* Task description *
Everything in the records below except the pictures must be written out exactly.

* Records shown *
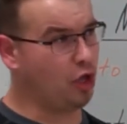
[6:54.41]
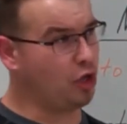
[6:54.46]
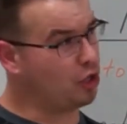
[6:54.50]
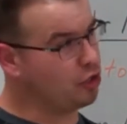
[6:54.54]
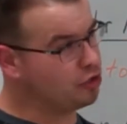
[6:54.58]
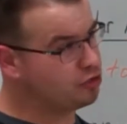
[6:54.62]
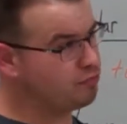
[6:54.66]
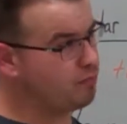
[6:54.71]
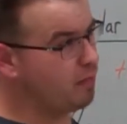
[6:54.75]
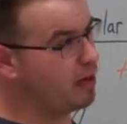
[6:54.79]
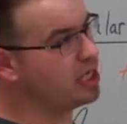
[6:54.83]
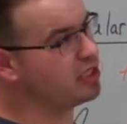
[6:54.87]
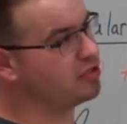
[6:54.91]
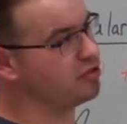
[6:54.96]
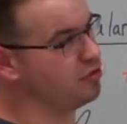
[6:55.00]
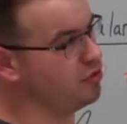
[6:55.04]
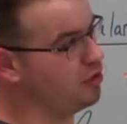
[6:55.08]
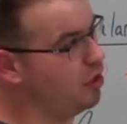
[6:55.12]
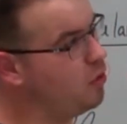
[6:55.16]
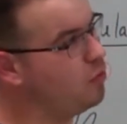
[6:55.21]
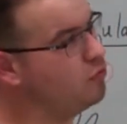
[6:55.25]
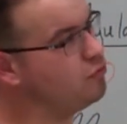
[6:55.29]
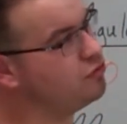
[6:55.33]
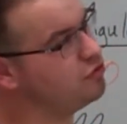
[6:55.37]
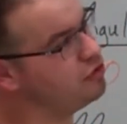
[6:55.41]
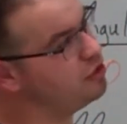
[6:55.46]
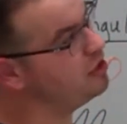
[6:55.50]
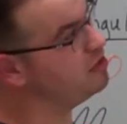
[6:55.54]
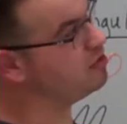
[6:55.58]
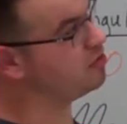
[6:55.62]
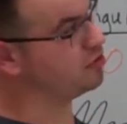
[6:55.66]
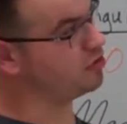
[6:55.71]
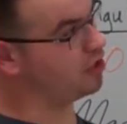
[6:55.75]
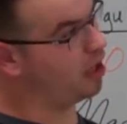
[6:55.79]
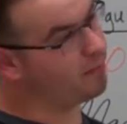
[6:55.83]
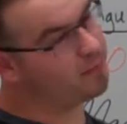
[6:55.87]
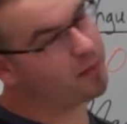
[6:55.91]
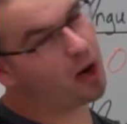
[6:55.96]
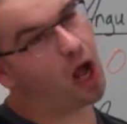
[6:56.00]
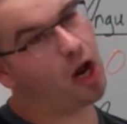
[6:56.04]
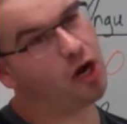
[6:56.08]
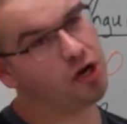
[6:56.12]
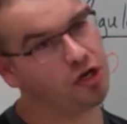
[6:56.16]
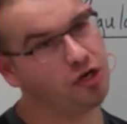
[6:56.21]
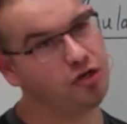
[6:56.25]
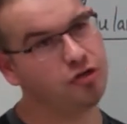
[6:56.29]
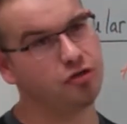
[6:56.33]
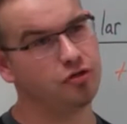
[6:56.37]
This makes no sense. I'm
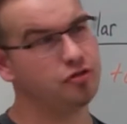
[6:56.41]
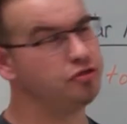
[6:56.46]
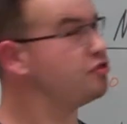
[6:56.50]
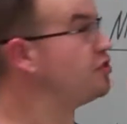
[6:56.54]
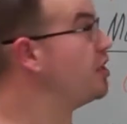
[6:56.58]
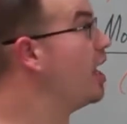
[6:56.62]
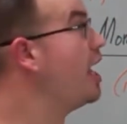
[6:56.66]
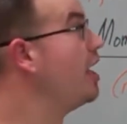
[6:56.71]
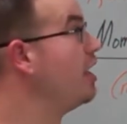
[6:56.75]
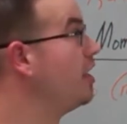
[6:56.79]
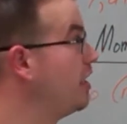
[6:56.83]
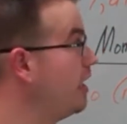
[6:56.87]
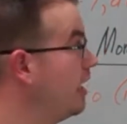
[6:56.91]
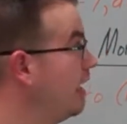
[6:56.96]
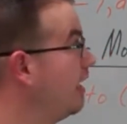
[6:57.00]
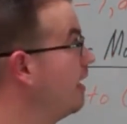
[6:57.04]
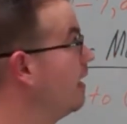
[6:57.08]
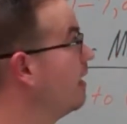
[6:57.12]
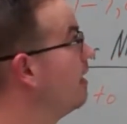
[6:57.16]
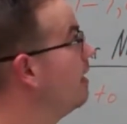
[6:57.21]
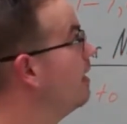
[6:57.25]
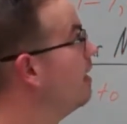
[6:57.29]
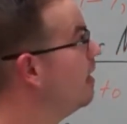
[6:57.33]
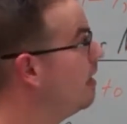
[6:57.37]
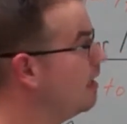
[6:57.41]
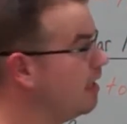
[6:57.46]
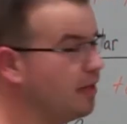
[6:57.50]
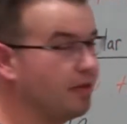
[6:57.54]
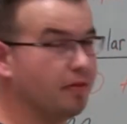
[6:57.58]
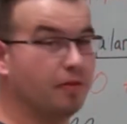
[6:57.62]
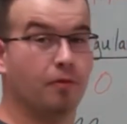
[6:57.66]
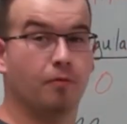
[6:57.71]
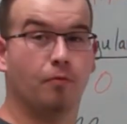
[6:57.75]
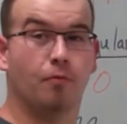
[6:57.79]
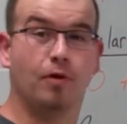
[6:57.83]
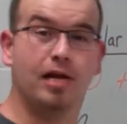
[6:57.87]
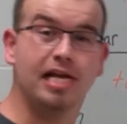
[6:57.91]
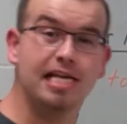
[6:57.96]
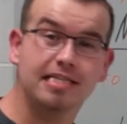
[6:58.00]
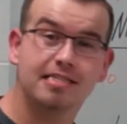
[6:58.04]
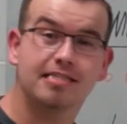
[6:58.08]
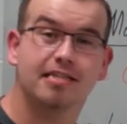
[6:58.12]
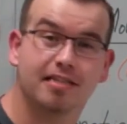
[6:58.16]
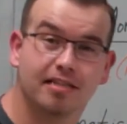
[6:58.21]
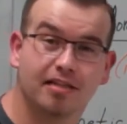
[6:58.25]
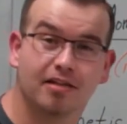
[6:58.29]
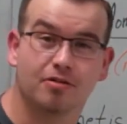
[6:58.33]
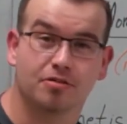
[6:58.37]
not understanding. The
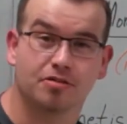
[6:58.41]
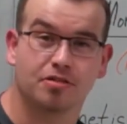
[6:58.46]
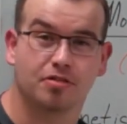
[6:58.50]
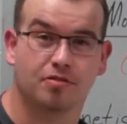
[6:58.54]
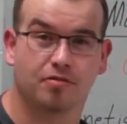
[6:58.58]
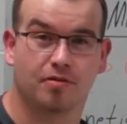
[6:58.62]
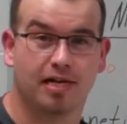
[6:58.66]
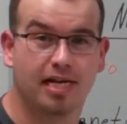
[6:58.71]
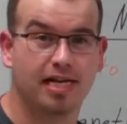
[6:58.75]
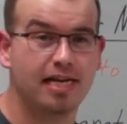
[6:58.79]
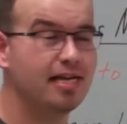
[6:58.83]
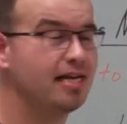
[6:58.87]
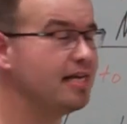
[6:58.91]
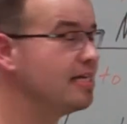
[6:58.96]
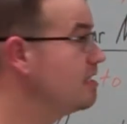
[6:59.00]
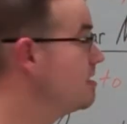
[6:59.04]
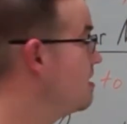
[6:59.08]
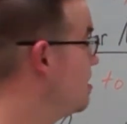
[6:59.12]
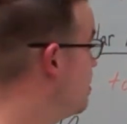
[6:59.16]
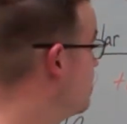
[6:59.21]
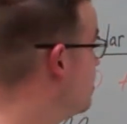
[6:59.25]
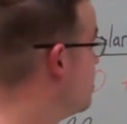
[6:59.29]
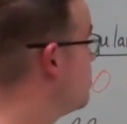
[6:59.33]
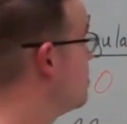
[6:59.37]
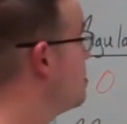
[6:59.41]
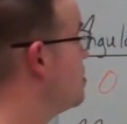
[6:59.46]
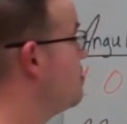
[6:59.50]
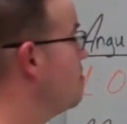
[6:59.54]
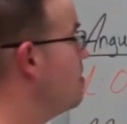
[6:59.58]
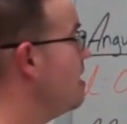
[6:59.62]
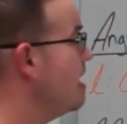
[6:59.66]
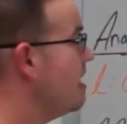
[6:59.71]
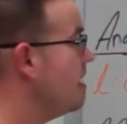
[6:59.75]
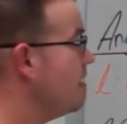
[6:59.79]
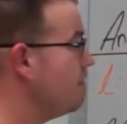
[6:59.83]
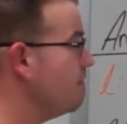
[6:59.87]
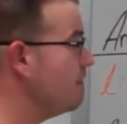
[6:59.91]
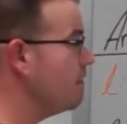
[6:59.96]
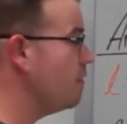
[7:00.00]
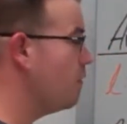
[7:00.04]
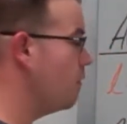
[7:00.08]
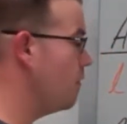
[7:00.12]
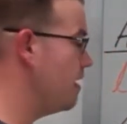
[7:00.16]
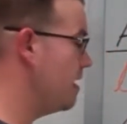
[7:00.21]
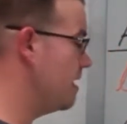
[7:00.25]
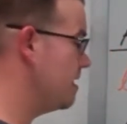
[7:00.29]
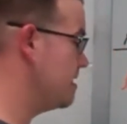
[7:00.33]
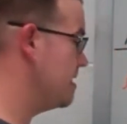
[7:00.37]
reason there's 3 is because there's 3 different
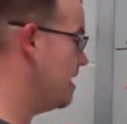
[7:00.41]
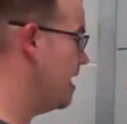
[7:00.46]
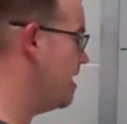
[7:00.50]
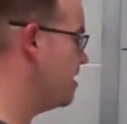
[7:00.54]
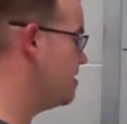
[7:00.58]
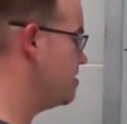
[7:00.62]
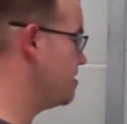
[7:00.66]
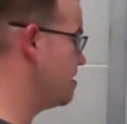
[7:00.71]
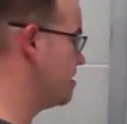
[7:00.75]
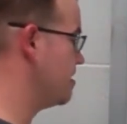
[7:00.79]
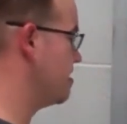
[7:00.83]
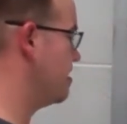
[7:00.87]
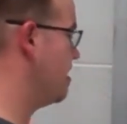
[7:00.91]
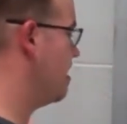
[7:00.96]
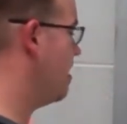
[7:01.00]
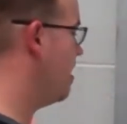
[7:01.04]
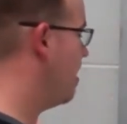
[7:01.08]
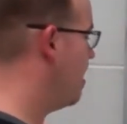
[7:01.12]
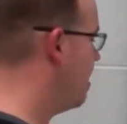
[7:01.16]
orientations.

* Answer area *
[6:54.41]
[6:54.46]
[6:54.50]
[6:54.54]
[6:54.58]
[6:54.62]
[6:54.66]
[6:54.71]
[6:54.75]
[6:54.79]
[6:54.83]
[6:54.87]
[6:54.91]
[6:54.96]
[6:55.00]
[6:55.04]
[6:55.08]
[6:55.12]
[6:55.16]
[6:55.21]
[6:55.25]
[6:55.29]
[6:55.33]
[6:55.37]
[6:55.41]
[6:55.46]
[6:55.50]
[6:55.54]
[6:55.58]
[6:55.62]
[6:55.66]
[6:55.71]
[6:55.75]
[6:55.79]
[6:55.83]
[6:55.87]
[6:55.91]
[6:55.96]
[6:56.00]
[6:56.04]
[6:56.08]
[6:56.12]
[6:56.16]
[6:56.21]
[6:56.25]
[6:56.29]
[6:56.33]
[6:56.37]
This makes no sense. I'm
[6:56.41]
[6:56.46]
[6:56.50]
[6:56.54]
[6:56.58]
[6:56.62]
[6:56.66]
[6:56.71]
[6:56.75]
[6:56.79]
[6:56.83]
[6:56.87]
[6:56.91]
[6:56.96]
[6:57.00]
[6:57.04]
[6:57.08]
[6:57.12]
[6:57.16]
[6:57.21]
[6:57.25]
[6:57.29]
[6:57.33]
[6:57.37]
[6:57.41]
[6:57.46]
[6:57.50]
[6:57.54]
[6:57.58]
[6:57.62]
[6:57.66]
[6:57.71]
[6:57.75]
[6:57.79]
[6:57.83]
[6:57.87]
[6:57.91]
[6:57.96]
[6:58.00]
[6:58.04]
[6:58.08]
[6:58.12]
[6:58.16]
[6:58.21]
[6:58.25]
[6:58.29]
[6:58.33]
[6:58.37]
not understanding. The
[6:58.41]
[6:58.46]
[6:58.50]
[6:58.54]
[6:58.58]
[6:58.62]
[6:58.66]
[6:58.71]
[6:58.75]
[6:58.79]
[6:58.83]
[6:58.87]
[6:58.91]
[6:58.96]
[6:59.00]
[6:59.04]
[6:59.08]
[6:59.12]
[6:59.16]
[6:59.21]
[6:59.25]
[6:59.29]
[6:59.33]
[6:59.37]
[6:59.41]
[6:59.46]
[6:59.50]
[6:59.54]
[6:59.58]
[6:59.62]
[6:59.66]
[6:59.71]
[6:59.75]
[6:59.79]
[6:59.83]
[6:59.87]
[6:59.91]
[6:59.96]
[7:00.00]
[7:00.04]
[7:00.08]
[7:00.12]
[7:00.16]
[7:00.21]
[7:00.25]
[7:00.29]
[7:00.33]
[7:00.37]
reason there's 3 is because there's 3 different
[7:00.41]
[7:00.46]
[7:00.50]
[7:00.54]
[7:00.58]
[7:00.62]
[7:00.66]
[7:00.71]
[7:00.75]
[7:00.79]
[7:00.83]
[7:00.87]
[7:00.91]
[7:00.96]
[7:01.00]
[7:01.04]
[7:01.08]
[7:01.12]
[7:01.16]
orientations.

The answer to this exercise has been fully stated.